I am creative about accommodating his work schedule to celebrate holidays and special occasions. On birthdays, we throw the party as soon as we wake up before Papa heads to work for a long shift. Cake for breakfast is a kid's fantasy, and our kids adore this tradition. The Christmas season lasts throughout the month of December and can be celebrated on two different days, so it's easier to work around their father's work schedule.
Thanksgiving has been more challenging than the other holidays. It sucks when he works on Thanksgiving. Traveling far to my family is too difficult, and my in laws don't celebrate it. It's lonely to have no extended family or friends to sit around a full table of home cooked food enjoying each other's company. Nobody to laugh with about your pants fitting too tight. Nobody to debate over whether pumpkin, apple, or pecan pie is the best. Nobody to exchange that knowing eye roll when the football game is turned on. No warm hugs from loved ones you have not seen in awhile. No talk about future plans for the Christmas holiday. And even family feuds are missed on those quiet Thanksgivings spent alone.
One particular Thanksgiving, I decided to create a new tradition to turn around this feeling of sadness. This would be the day we would decorate the Christmas tree. Problem was that we owned no Christmas tree. Determined to bring some joy to the day I packed my toddler into the car, and I drove to the one store I knew would be open.
We went to Walmart.

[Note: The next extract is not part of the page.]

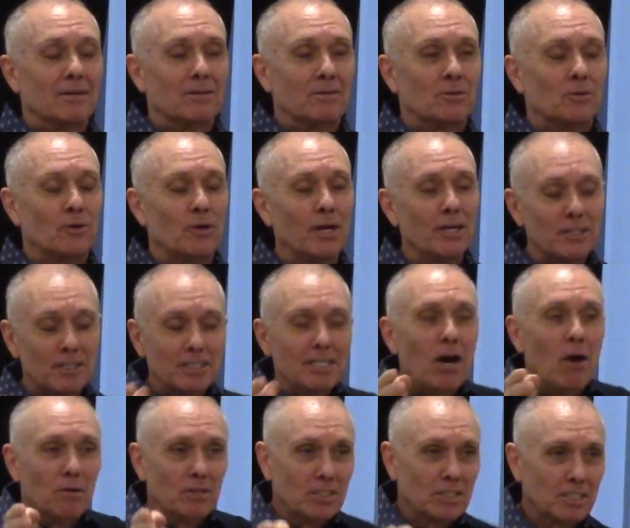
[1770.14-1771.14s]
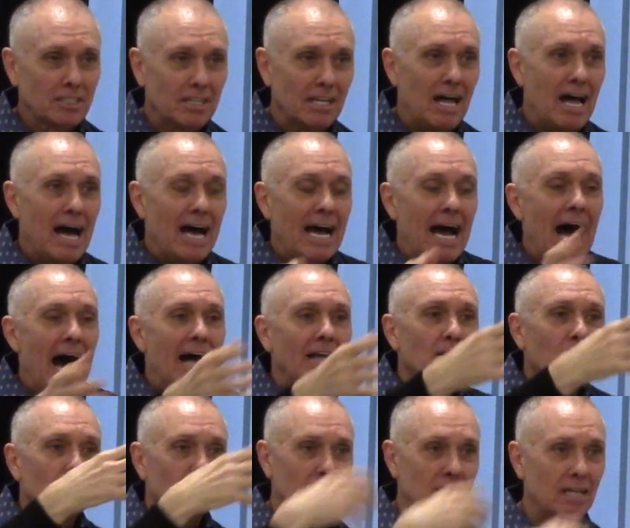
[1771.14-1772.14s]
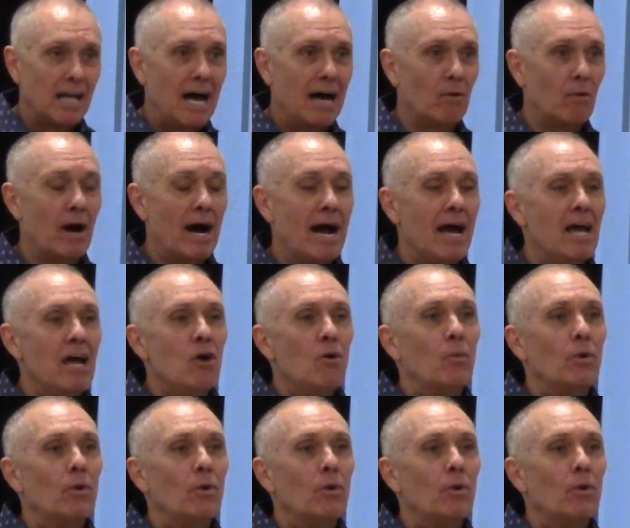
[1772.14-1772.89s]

Chris notices a lot. I notice a lot. Why?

Cue the groans of disapproval. Yeah, I know I am a Target girl myself, but Walmart was the only store open. This was long before the days of Black Friday encroaching on Thanksgiving, and the store was almost deserted.

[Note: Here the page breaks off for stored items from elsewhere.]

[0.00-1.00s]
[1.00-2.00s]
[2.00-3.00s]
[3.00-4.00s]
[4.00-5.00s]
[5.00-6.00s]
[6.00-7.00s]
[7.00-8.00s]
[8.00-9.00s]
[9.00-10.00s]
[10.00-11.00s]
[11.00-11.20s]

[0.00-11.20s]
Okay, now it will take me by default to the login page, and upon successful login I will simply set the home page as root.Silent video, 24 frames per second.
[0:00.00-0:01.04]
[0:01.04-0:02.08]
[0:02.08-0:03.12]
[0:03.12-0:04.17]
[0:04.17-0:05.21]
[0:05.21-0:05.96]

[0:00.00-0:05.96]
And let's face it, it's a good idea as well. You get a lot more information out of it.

Talk about a chance to feel sorry for myself, but I had my little girl with me and we were going to find a Christmas tree. We looked through the trees and being practical I knew a small, modest one would be easier to assemble by myself. As we checked out, the cashier and I chatted happy to exchange smiles on this day where we probably weren't where we wanted to be, but we were making the best of it.
At home, I turned on the Christmas music, pulled out the box of ornaments, and assembled the tree. My toddler enchanted by it all. I selected unbreakable ornaments to decorate the tree. She rearranged those ornaments, so they were all properly lined up hanging on the bottom branches of the tree. The Christmas tree lights twinkled all day long. As she played with the tree, I decorated the rest of the home. Our lonely Thanksgiving turned into a day of magic and beauty by that two foot, artificial tree.

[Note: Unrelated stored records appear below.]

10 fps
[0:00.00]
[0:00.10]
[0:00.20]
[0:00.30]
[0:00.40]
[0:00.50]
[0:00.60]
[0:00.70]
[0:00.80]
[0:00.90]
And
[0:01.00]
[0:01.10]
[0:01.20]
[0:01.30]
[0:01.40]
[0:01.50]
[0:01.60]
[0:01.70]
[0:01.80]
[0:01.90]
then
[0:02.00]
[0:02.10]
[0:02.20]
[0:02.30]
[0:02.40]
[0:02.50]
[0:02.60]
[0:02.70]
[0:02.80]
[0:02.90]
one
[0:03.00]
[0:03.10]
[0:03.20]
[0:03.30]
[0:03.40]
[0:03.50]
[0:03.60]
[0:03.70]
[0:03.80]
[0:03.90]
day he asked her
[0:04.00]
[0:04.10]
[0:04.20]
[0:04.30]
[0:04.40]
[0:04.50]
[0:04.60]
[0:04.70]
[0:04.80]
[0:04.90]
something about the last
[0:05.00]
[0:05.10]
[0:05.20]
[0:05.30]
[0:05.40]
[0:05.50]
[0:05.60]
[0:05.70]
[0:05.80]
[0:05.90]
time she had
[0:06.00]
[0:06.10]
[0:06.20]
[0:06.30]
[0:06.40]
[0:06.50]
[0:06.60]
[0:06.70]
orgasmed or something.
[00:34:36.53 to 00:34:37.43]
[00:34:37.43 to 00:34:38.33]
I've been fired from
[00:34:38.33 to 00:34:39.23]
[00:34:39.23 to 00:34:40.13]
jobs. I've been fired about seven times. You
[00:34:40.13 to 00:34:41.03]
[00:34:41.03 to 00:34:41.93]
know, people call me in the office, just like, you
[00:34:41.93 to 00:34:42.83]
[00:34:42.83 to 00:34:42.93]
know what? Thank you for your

Almost a decade later, we still decorate that little tree on Thanksgiving Day if we are celebrating at home. Now, I have four children instead of only my one little girl. The kids still like to rearrange the ornaments throughout the season, but they have learned to space them more evenly throughout the tree. The chances of the tree getting knocked down reduces each year. They have stopped playing with the light cords, but there are arguments about who gets to plug in the lights each evening. Now, I can put presents under the tree because they won't rip open the packages before Christmas Day.
And each year I suggest we buy a different tree, a real tree or maybe a bigger one. So far, they insist on keeping our humble tree. That same Christmas tree I chose on a day where I felt lonely. On Thanksgiving Day, Walmart was the only store open where I could buy a tree. That little tree gave us a reason to celebrate. So, I say, Thank you, Walmart. Thank you to the workers that kept that store open perhaps sacrificing family time, perhaps wanting to earn extra money, or perhaps having nowhere else to go but work that day. Thank you for our modest Christmas tree that brought joy to us on Thanksgiving and the years beyond.